[Data Boundary: Start]

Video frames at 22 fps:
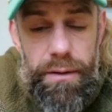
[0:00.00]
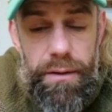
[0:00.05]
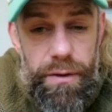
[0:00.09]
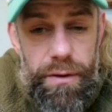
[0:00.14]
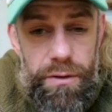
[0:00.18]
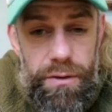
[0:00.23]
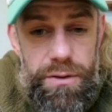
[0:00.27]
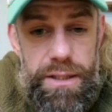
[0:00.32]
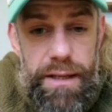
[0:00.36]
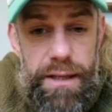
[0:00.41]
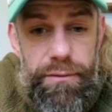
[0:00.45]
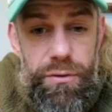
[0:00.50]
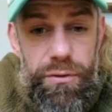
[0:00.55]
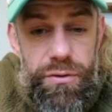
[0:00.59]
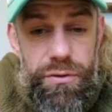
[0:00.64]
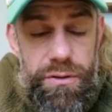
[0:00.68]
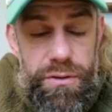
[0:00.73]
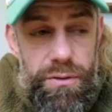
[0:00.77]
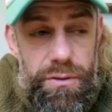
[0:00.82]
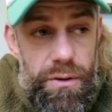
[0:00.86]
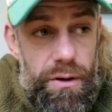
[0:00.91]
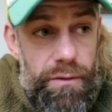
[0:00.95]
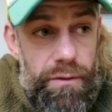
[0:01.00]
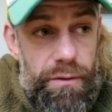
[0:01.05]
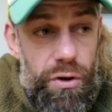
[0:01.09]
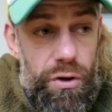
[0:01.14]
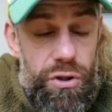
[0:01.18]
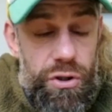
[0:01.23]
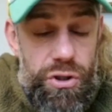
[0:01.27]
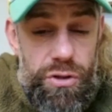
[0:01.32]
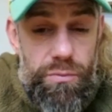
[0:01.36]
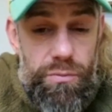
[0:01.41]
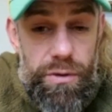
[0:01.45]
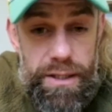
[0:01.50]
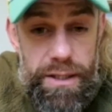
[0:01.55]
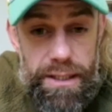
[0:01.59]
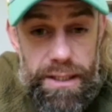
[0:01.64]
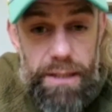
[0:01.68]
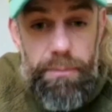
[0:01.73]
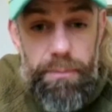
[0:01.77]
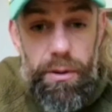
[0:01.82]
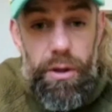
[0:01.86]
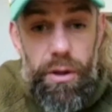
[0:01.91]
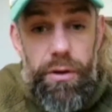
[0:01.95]
those levels of oxygen within
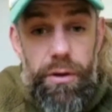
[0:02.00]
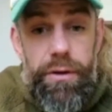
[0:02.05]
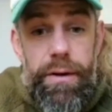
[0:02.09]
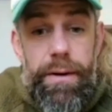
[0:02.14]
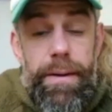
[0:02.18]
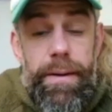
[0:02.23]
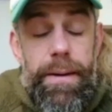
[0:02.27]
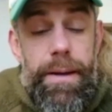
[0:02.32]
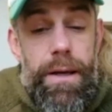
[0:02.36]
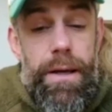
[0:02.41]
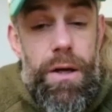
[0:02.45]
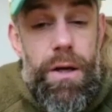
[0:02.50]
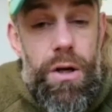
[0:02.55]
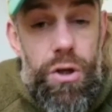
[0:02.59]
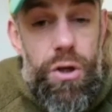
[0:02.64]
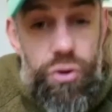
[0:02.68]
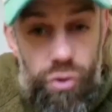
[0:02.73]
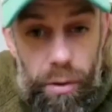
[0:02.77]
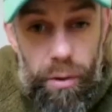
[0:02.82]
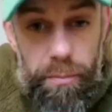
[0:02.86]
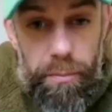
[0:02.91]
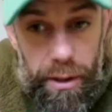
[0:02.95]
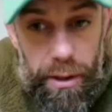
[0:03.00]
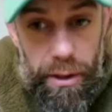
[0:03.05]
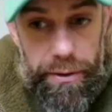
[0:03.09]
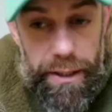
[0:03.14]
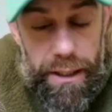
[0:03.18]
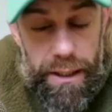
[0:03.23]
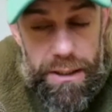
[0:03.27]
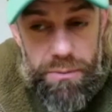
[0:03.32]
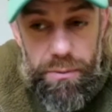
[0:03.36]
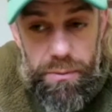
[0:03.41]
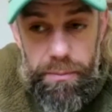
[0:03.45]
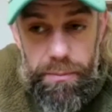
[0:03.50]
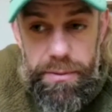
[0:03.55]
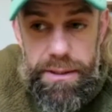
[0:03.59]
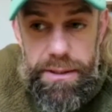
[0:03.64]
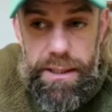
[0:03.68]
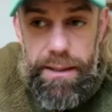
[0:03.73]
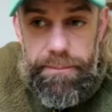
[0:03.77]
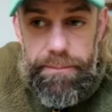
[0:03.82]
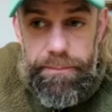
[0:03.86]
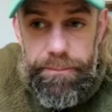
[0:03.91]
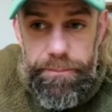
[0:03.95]
the blood drop below 91%.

[Data Boundary: End]

• **Your goal**:
Pictures are to be left out. Everything else in the records above gets repeated exactly.

• **Answer to this problem**:
Video frames at 22 fps:
[0:00.00]
[0:00.05]
[0:00.09]
[0:00.14]
[0:00.18]
[0:00.23]
[0:00.27]
[0:00.32]
[0:00.36]
[0:00.41]
[0:00.45]
[0:00.50]
[0:00.55]
[0:00.59]
[0:00.64]
[0:00.68]
[0:00.73]
[0:00.77]
[0:00.82]
[0:00.86]
[0:00.91]
[0:00.95]
[0:01.00]
[0:01.05]
[0:01.09]
[0:01.14]
[0:01.18]
[0:01.23]
[0:01.27]
[0:01.32]
[0:01.36]
[0:01.41]
[0:01.45]
[0:01.50]
[0:01.55]
[0:01.59]
[0:01.64]
[0:01.68]
[0:01.73]
[0:01.77]
[0:01.82]
[0:01.86]
[0:01.91]
[0:01.95]
those levels of oxygen within
[0:02.00]
[0:02.05]
[0:02.09]
[0:02.14]
[0:02.18]
[0:02.23]
[0:02.27]
[0:02.32]
[0:02.36]
[0:02.41]
[0:02.45]
[0:02.50]
[0:02.55]
[0:02.59]
[0:02.64]
[0:02.68]
[0:02.73]
[0:02.77]
[0:02.82]
[0:02.86]
[0:02.91]
[0:02.95]
[0:03.00]
[0:03.05]
[0:03.09]
[0:03.14]
[0:03.18]
[0:03.23]
[0:03.27]
[0:03.32]
[0:03.36]
[0:03.41]
[0:03.45]
[0:03.50]
[0:03.55]
[0:03.59]
[0:03.64]
[0:03.68]
[0:03.73]
[0:03.77]
[0:03.82]
[0:03.86]
[0:03.91]
[0:03.95]
the blood drop below 91%.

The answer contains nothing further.